[Records contained in a dataset]

|---|

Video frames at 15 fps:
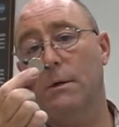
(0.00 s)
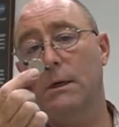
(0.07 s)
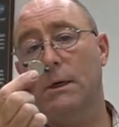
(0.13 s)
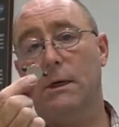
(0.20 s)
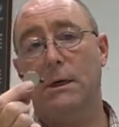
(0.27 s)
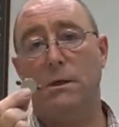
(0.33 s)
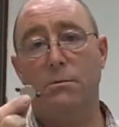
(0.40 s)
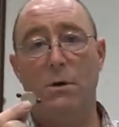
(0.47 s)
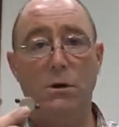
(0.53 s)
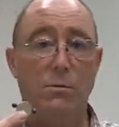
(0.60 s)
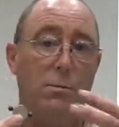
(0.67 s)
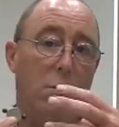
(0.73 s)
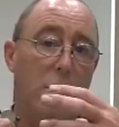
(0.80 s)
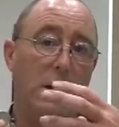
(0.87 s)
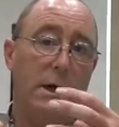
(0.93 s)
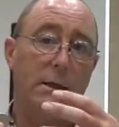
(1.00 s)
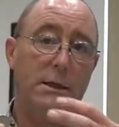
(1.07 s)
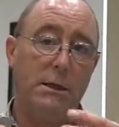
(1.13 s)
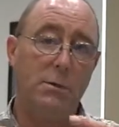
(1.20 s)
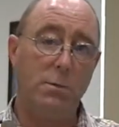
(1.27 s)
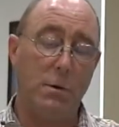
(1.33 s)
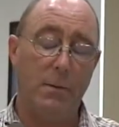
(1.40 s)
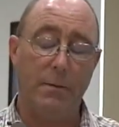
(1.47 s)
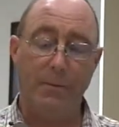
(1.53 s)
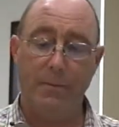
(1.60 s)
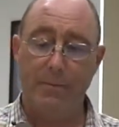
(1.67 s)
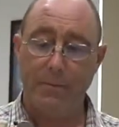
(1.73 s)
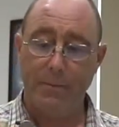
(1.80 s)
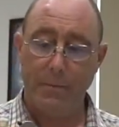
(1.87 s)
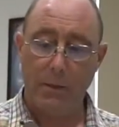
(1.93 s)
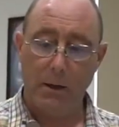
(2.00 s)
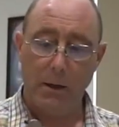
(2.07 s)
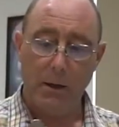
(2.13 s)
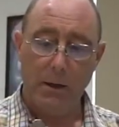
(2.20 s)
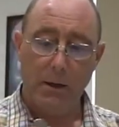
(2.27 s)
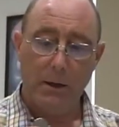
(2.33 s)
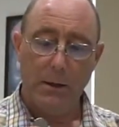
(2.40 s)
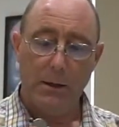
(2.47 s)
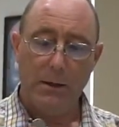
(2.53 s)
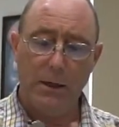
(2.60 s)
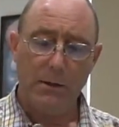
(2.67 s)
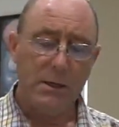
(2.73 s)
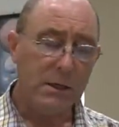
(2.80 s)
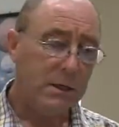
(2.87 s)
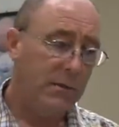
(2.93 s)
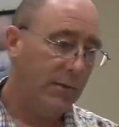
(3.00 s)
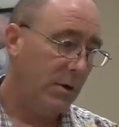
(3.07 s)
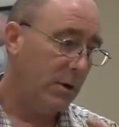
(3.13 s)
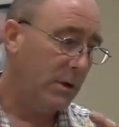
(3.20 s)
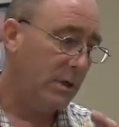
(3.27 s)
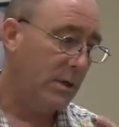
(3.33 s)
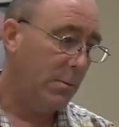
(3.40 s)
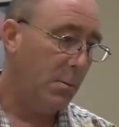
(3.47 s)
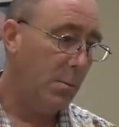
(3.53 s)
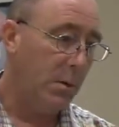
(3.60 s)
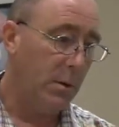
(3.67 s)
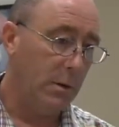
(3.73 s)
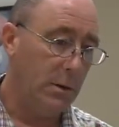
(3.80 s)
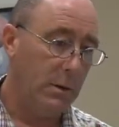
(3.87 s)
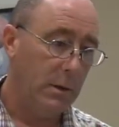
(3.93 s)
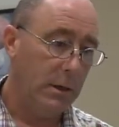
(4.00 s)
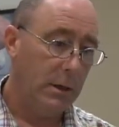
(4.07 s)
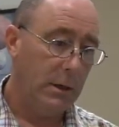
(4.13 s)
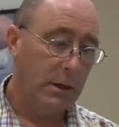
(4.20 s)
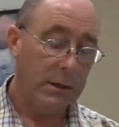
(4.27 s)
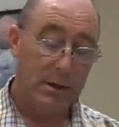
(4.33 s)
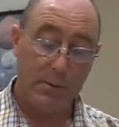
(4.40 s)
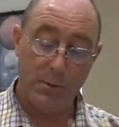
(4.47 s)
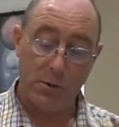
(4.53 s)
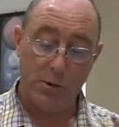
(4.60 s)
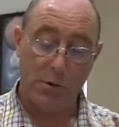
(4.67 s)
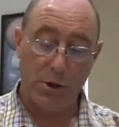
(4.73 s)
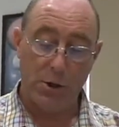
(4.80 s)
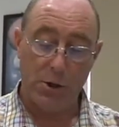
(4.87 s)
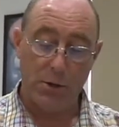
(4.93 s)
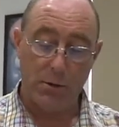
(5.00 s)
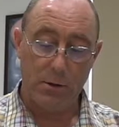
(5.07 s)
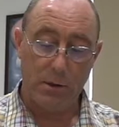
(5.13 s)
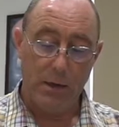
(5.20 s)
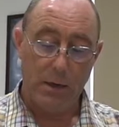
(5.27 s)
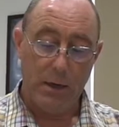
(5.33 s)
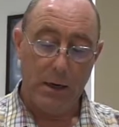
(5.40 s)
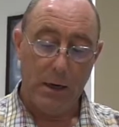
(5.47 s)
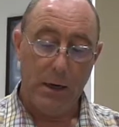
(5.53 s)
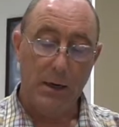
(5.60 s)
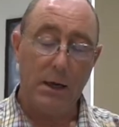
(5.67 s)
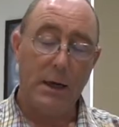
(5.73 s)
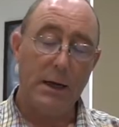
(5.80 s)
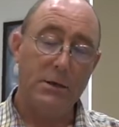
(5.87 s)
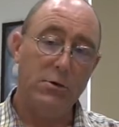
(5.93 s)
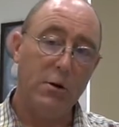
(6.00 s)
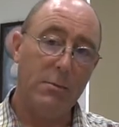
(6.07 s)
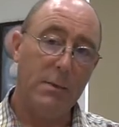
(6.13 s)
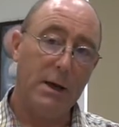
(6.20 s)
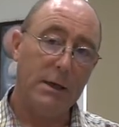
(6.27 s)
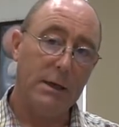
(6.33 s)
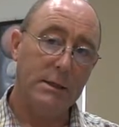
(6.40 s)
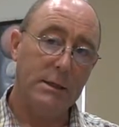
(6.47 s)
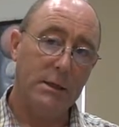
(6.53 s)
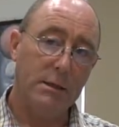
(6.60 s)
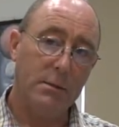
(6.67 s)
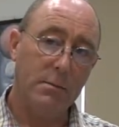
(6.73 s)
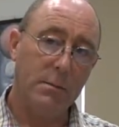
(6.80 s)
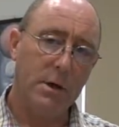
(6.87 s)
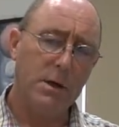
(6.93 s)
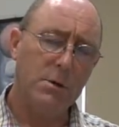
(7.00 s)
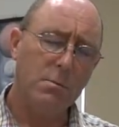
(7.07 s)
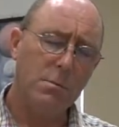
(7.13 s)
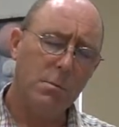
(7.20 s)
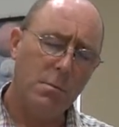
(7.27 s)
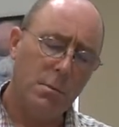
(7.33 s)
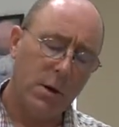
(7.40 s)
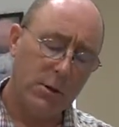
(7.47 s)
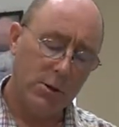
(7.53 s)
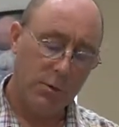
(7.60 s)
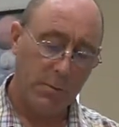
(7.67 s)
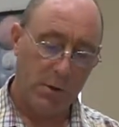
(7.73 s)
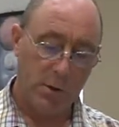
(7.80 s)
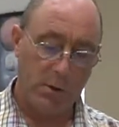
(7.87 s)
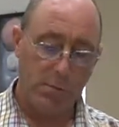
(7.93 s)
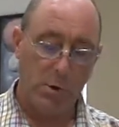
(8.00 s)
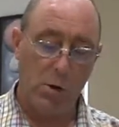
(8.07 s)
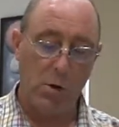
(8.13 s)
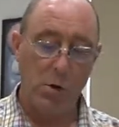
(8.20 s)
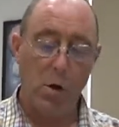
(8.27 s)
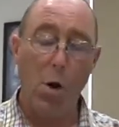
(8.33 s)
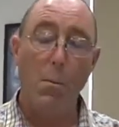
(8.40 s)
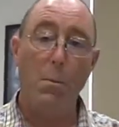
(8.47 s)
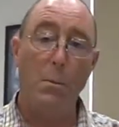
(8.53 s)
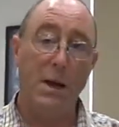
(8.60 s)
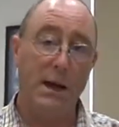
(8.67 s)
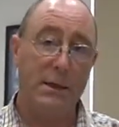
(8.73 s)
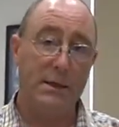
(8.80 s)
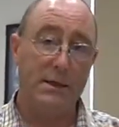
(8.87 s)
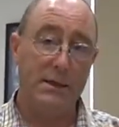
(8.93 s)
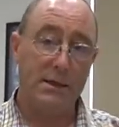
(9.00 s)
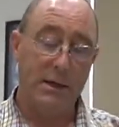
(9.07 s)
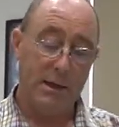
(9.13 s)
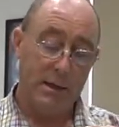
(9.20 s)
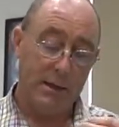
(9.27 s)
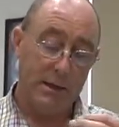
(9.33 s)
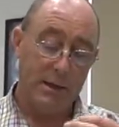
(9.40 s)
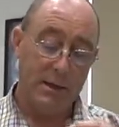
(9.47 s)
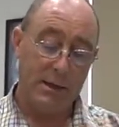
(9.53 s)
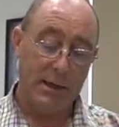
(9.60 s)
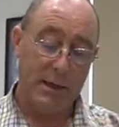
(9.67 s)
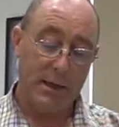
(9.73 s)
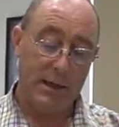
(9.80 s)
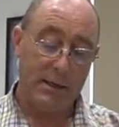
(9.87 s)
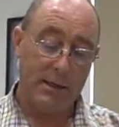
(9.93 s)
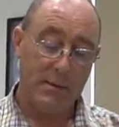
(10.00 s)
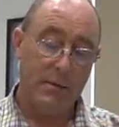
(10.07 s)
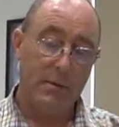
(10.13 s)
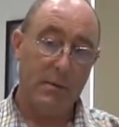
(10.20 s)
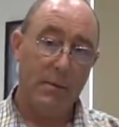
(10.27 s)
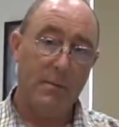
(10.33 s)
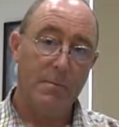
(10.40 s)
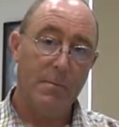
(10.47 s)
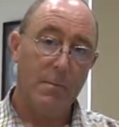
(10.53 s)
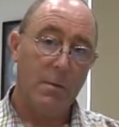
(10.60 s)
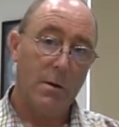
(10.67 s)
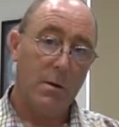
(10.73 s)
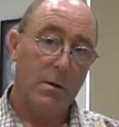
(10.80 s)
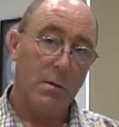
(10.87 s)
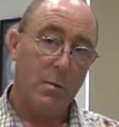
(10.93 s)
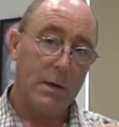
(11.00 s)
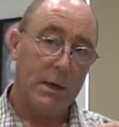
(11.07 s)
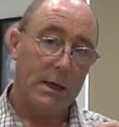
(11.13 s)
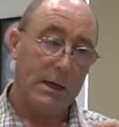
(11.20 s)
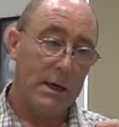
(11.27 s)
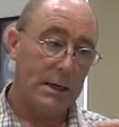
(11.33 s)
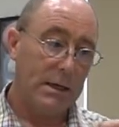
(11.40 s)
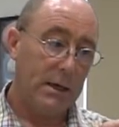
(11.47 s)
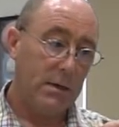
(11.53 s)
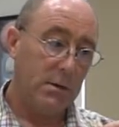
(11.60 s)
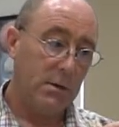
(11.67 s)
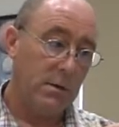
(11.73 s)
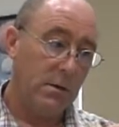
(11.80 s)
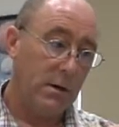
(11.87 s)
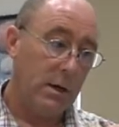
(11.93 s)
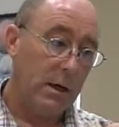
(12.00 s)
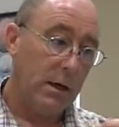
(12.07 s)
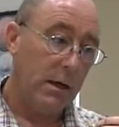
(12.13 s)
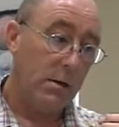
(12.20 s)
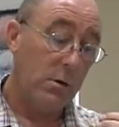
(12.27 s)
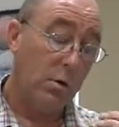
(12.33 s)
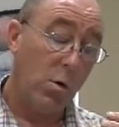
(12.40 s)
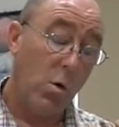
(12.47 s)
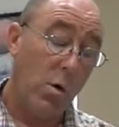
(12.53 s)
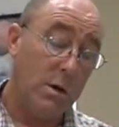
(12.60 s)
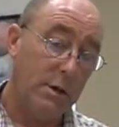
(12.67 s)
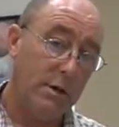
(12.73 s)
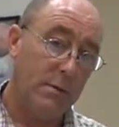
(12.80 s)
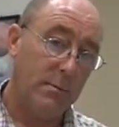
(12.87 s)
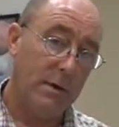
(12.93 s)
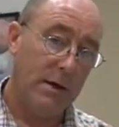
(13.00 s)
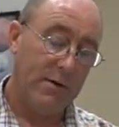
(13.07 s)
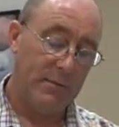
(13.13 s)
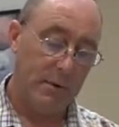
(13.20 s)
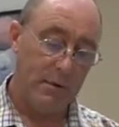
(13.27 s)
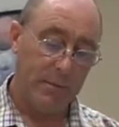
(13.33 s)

is much more like this one. Now, this is a very simple demonstration, and electromagnetism is much, much more complex than that. When I get down to quantum level,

|---|

__About this exercise__
Please set down the records exactly, and keep every image out of the copy.

__Answer area__
Video frames at 15 fps:
(0.00 s)
(0.07 s)
(0.13 s)
(0.20 s)
(0.27 s)
(0.33 s)
(0.40 s)
(0.47 s)
(0.53 s)
(0.60 s)
(0.67 s)
(0.73 s)
(0.80 s)
(0.87 s)
(0.93 s)
(1.00 s)
(1.07 s)
(1.13 s)
(1.20 s)
(1.27 s)
(1.33 s)
(1.40 s)
(1.47 s)
(1.53 s)
(1.60 s)
(1.67 s)
(1.73 s)
(1.80 s)
(1.87 s)
(1.93 s)
(2.00 s)
(2.07 s)
(2.13 s)
(2.20 s)
(2.27 s)
(2.33 s)
(2.40 s)
(2.47 s)
(2.53 s)
(2.60 s)
(2.67 s)
(2.73 s)
(2.80 s)
(2.87 s)
(2.93 s)
(3.00 s)
(3.07 s)
(3.13 s)
(3.20 s)
(3.27 s)
(3.33 s)
(3.40 s)
(3.47 s)
(3.53 s)
(3.60 s)
(3.67 s)
(3.73 s)
(3.80 s)
(3.87 s)
(3.93 s)
(4.00 s)
(4.07 s)
(4.13 s)
(4.20 s)
(4.27 s)
(4.33 s)
(4.40 s)
(4.47 s)
(4.53 s)
(4.60 s)
(4.67 s)
(4.73 s)
(4.80 s)
(4.87 s)
(4.93 s)
(5.00 s)
(5.07 s)
(5.13 s)
(5.20 s)
(5.27 s)
(5.33 s)
(5.40 s)
(5.47 s)
(5.53 s)
(5.60 s)
(5.67 s)
(5.73 s)
(5.80 s)
(5.87 s)
(5.93 s)
(6.00 s)
(6.07 s)
(6.13 s)
(6.20 s)
(6.27 s)
(6.33 s)
(6.40 s)
(6.47 s)
(6.53 s)
(6.60 s)
(6.67 s)
(6.73 s)
(6.80 s)
(6.87 s)
(6.93 s)
(7.00 s)
(7.07 s)
(7.13 s)
(7.20 s)
(7.27 s)
(7.33 s)
(7.40 s)
(7.47 s)
(7.53 s)
(7.60 s)
(7.67 s)
(7.73 s)
(7.80 s)
(7.87 s)
(7.93 s)
(8.00 s)
(8.07 s)
(8.13 s)
(8.20 s)
(8.27 s)
(8.33 s)
(8.40 s)
(8.47 s)
(8.53 s)
(8.60 s)
(8.67 s)
(8.73 s)
(8.80 s)
(8.87 s)
(8.93 s)
(9.00 s)
(9.07 s)
(9.13 s)
(9.20 s)
(9.27 s)
(9.33 s)
(9.40 s)
(9.47 s)
(9.53 s)
(9.60 s)
(9.67 s)
(9.73 s)
(9.80 s)
(9.87 s)
(9.93 s)
(10.00 s)
(10.07 s)
(10.13 s)
(10.20 s)
(10.27 s)
(10.33 s)
(10.40 s)
(10.47 s)
(10.53 s)
(10.60 s)
(10.67 s)
(10.73 s)
(10.80 s)
(10.87 s)
(10.93 s)
(11.00 s)
(11.07 s)
(11.13 s)
(11.20 s)
(11.27 s)
(11.33 s)
(11.40 s)
(11.47 s)
(11.53 s)
(11.60 s)
(11.67 s)
(11.73 s)
(11.80 s)
(11.87 s)
(11.93 s)
(12.00 s)
(12.07 s)
(12.13 s)
(12.20 s)
(12.27 s)
(12.33 s)
(12.40 s)
(12.47 s)
(12.53 s)
(12.60 s)
(12.67 s)
(12.73 s)
(12.80 s)
(12.87 s)
(12.93 s)
(13.00 s)
(13.07 s)
(13.13 s)
(13.20 s)
(13.27 s)
(13.33 s)

is much more like this one. Now, this is a very simple demonstration, and electromagnetism is much, much more complex than that. When I get down to quantum level,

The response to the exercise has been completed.